Instructions to follow: Beginning with the line that contains "[0:00.00-0:01.00]", copy each subsequent line of the data below through the last one, including both ends but not the pictures.

--

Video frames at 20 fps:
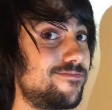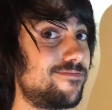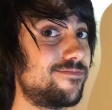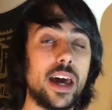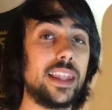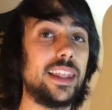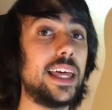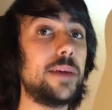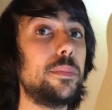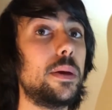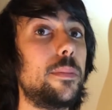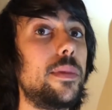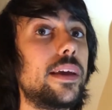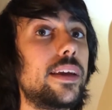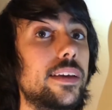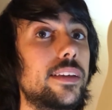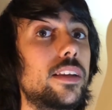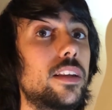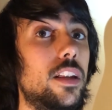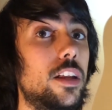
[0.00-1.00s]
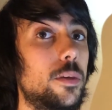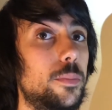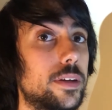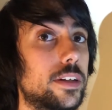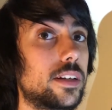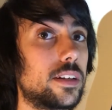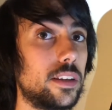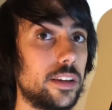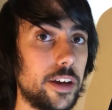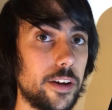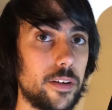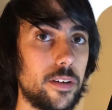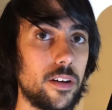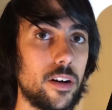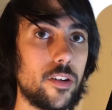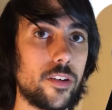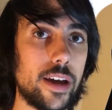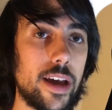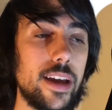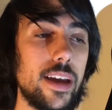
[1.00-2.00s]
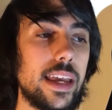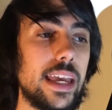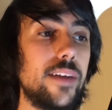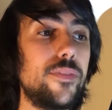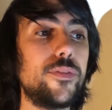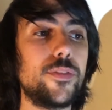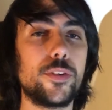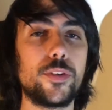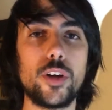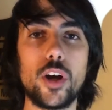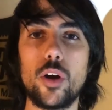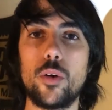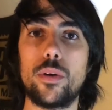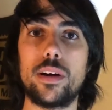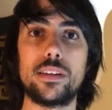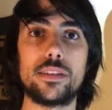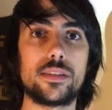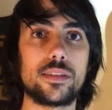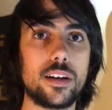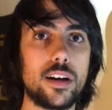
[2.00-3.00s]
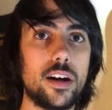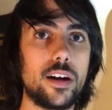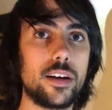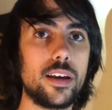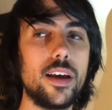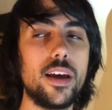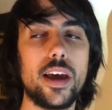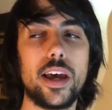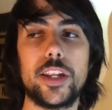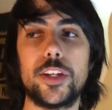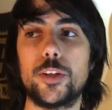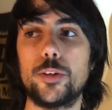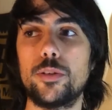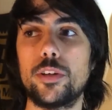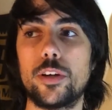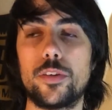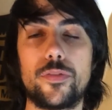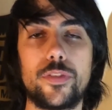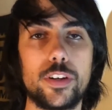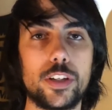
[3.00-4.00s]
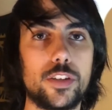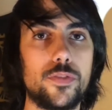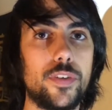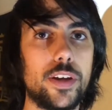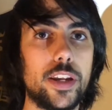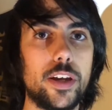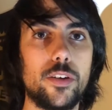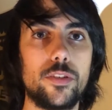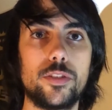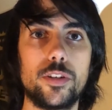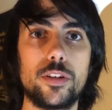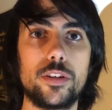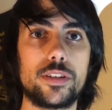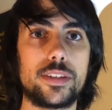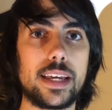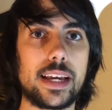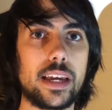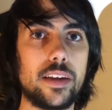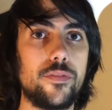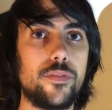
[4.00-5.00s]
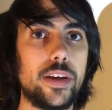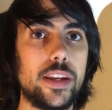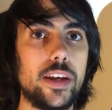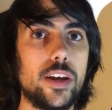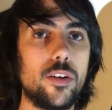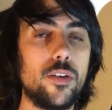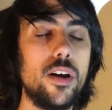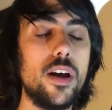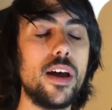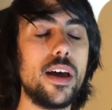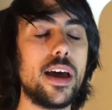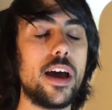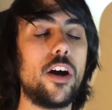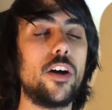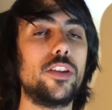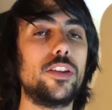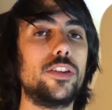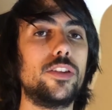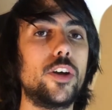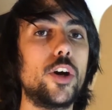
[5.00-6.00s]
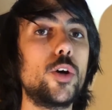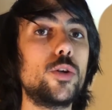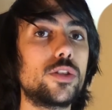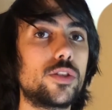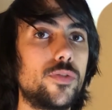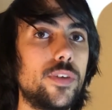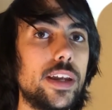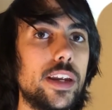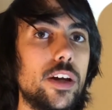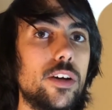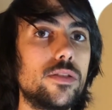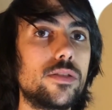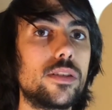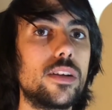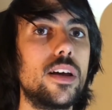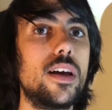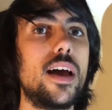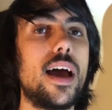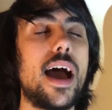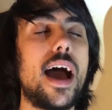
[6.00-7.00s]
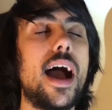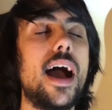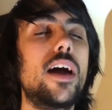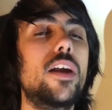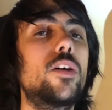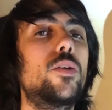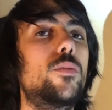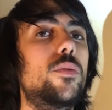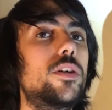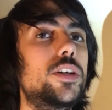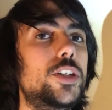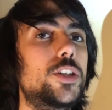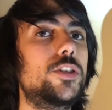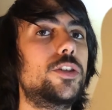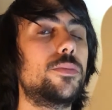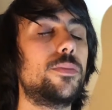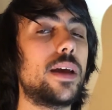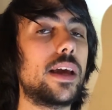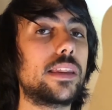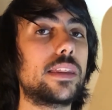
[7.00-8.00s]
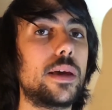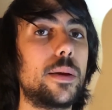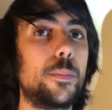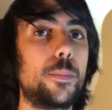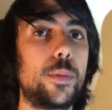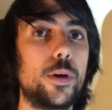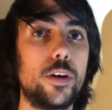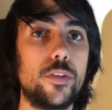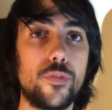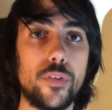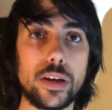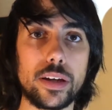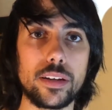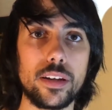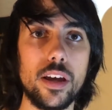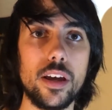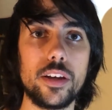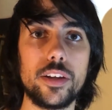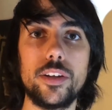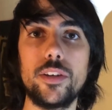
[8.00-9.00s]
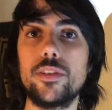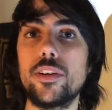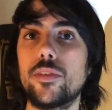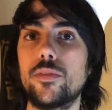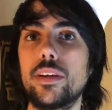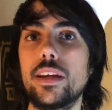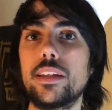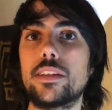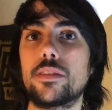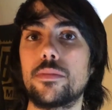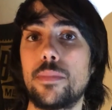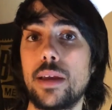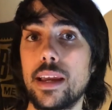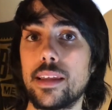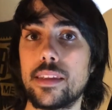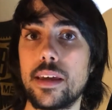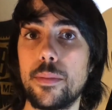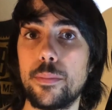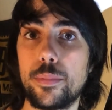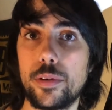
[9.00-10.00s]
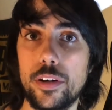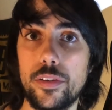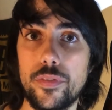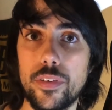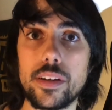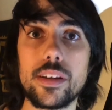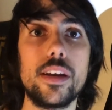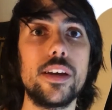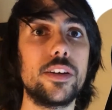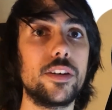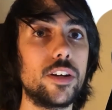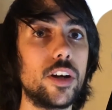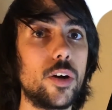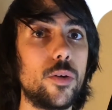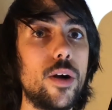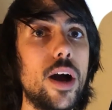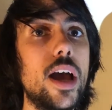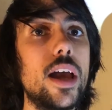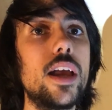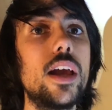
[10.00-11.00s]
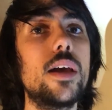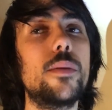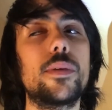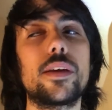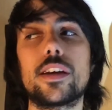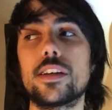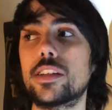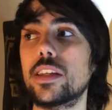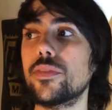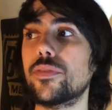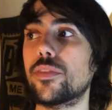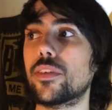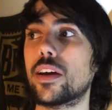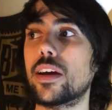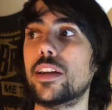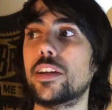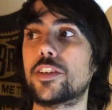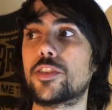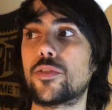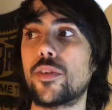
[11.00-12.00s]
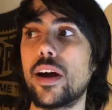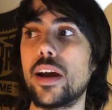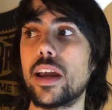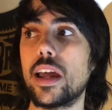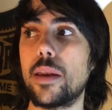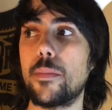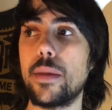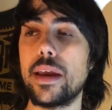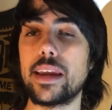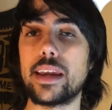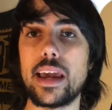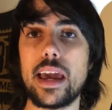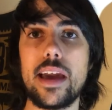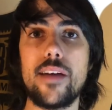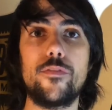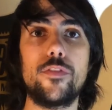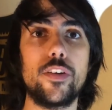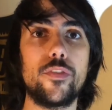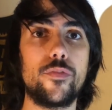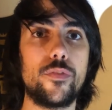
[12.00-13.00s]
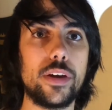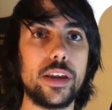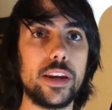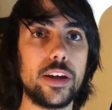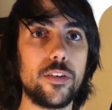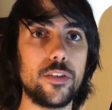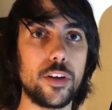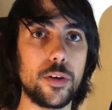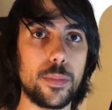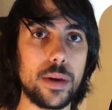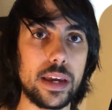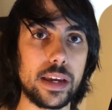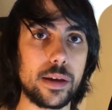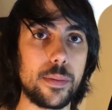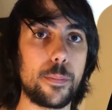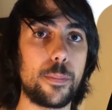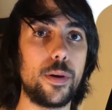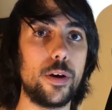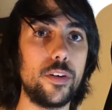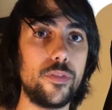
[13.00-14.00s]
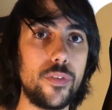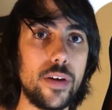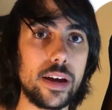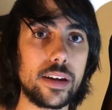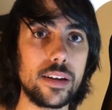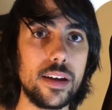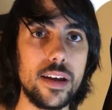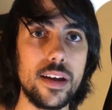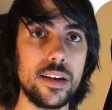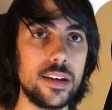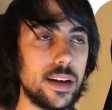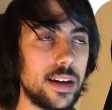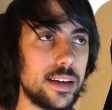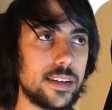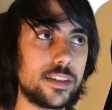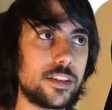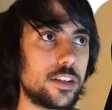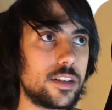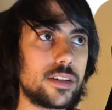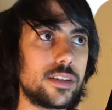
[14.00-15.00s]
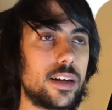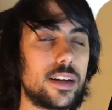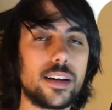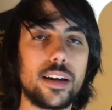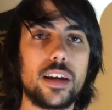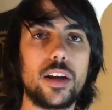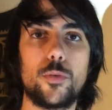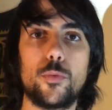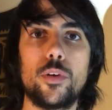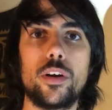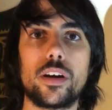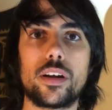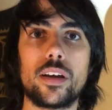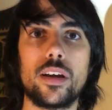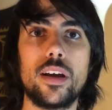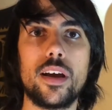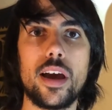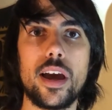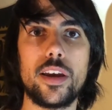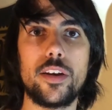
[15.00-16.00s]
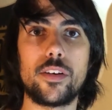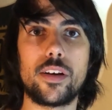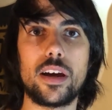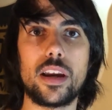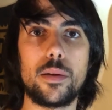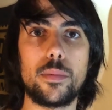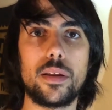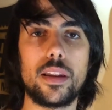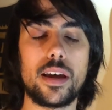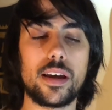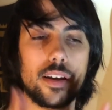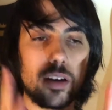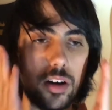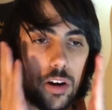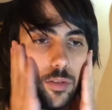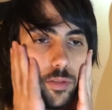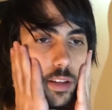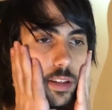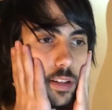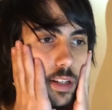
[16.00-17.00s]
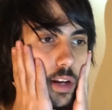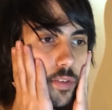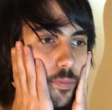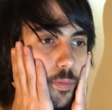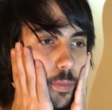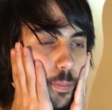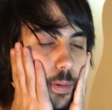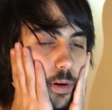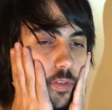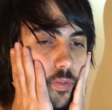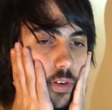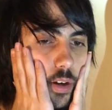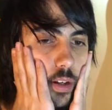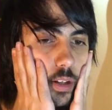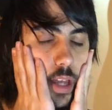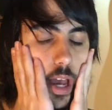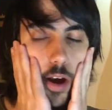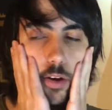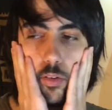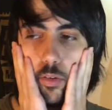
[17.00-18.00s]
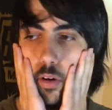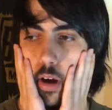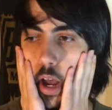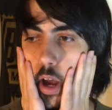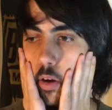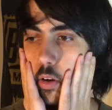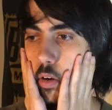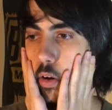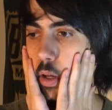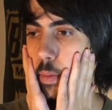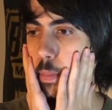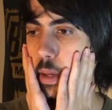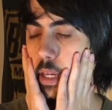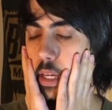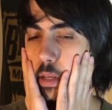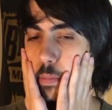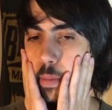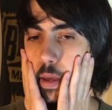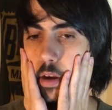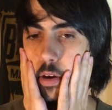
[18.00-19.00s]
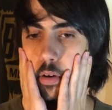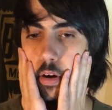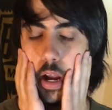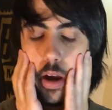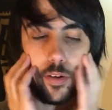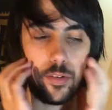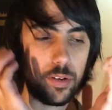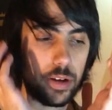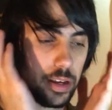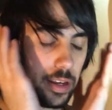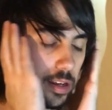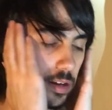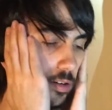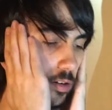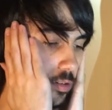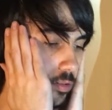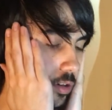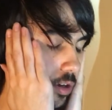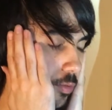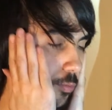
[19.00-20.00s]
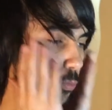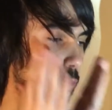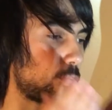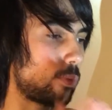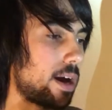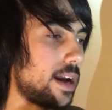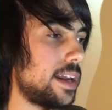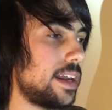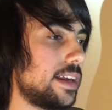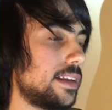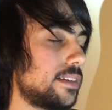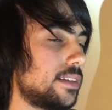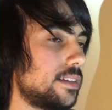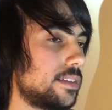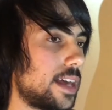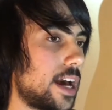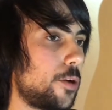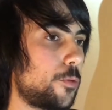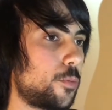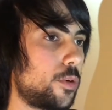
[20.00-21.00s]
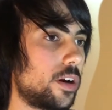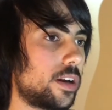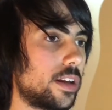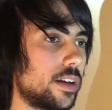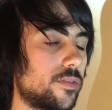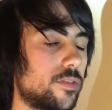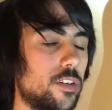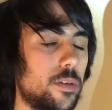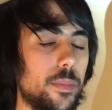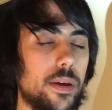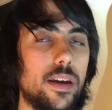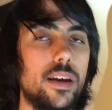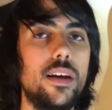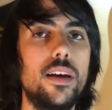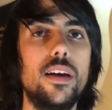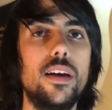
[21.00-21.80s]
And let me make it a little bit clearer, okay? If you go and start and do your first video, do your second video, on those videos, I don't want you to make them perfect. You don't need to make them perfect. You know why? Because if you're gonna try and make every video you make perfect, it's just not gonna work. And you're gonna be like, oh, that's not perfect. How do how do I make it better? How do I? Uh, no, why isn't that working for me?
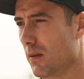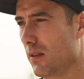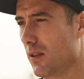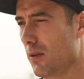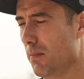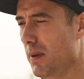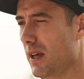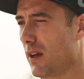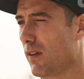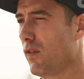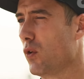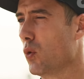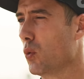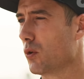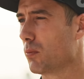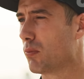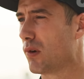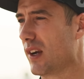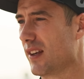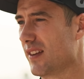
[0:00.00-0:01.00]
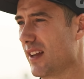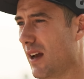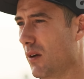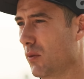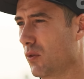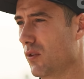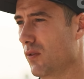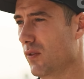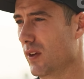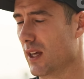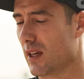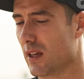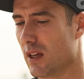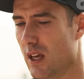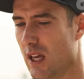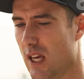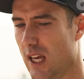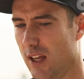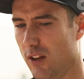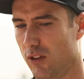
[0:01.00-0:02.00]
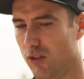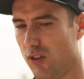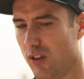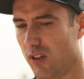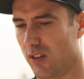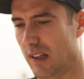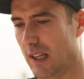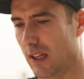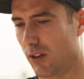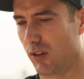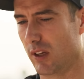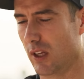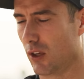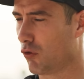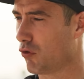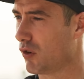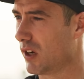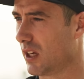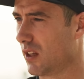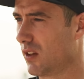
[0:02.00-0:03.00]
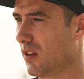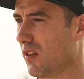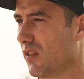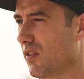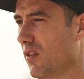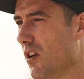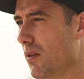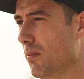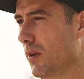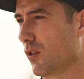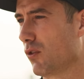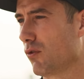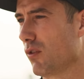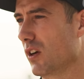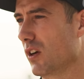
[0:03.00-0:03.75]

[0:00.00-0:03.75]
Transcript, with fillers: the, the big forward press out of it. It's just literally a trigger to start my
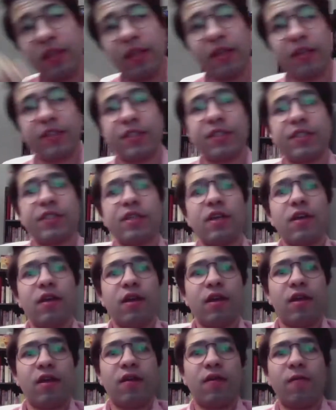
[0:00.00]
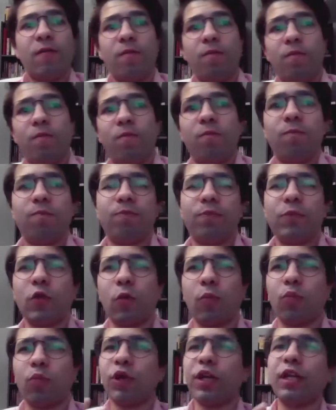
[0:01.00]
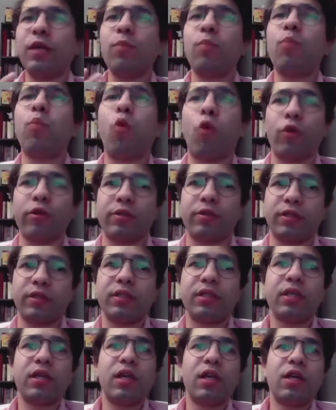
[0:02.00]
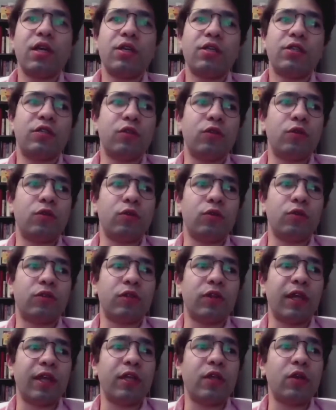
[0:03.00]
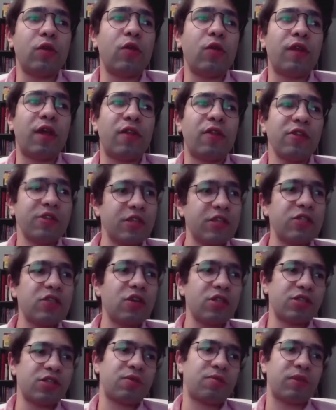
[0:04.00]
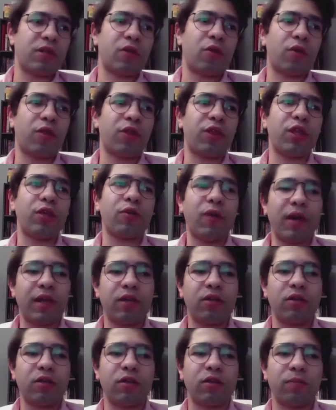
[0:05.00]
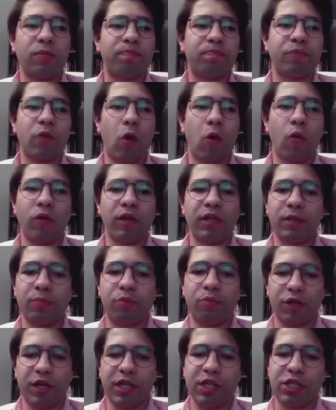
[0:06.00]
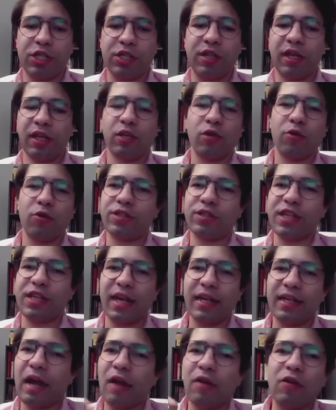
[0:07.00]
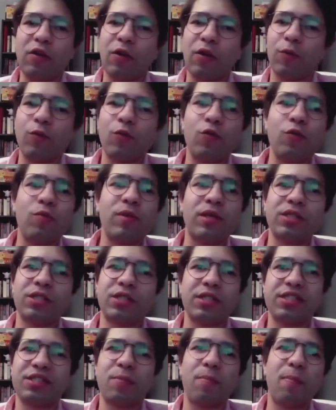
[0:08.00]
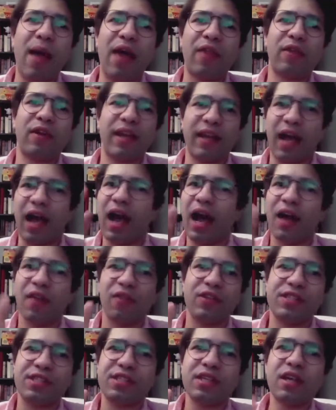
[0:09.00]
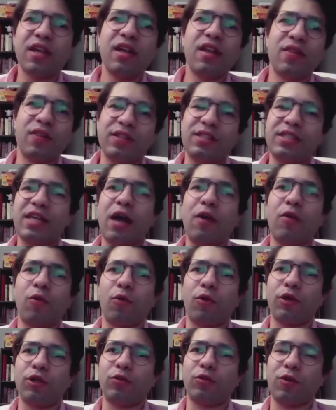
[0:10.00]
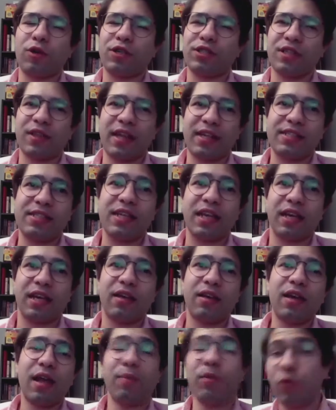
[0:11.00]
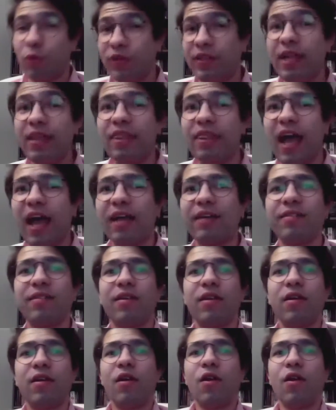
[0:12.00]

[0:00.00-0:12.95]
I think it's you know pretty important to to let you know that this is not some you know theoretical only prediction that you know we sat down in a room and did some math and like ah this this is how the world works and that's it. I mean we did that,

--

Response area:
[0:00.00-0:01.00]
[0:01.00-0:02.00]
[0:02.00-0:03.00]
[0:03.00-0:03.75]

[0:00.00-0:03.75]
Transcript, with fillers: the, the big forward press out of it. It's just literally a trigger to start my
[0:00.00]
[0:01.00]
[0:02.00]
[0:03.00]
[0:04.00]
[0:05.00]
[0:06.00]
[0:07.00]
[0:08.00]
[0:09.00]
[0:10.00]
[0:11.00]
[0:12.00]

[0:00.00-0:12.95]
I think it's you know pretty important to to let you know that this is not some you know theoretical only prediction that you know we sat down in a room and did some math and like ah this this is how the world works and that's it. I mean we did that,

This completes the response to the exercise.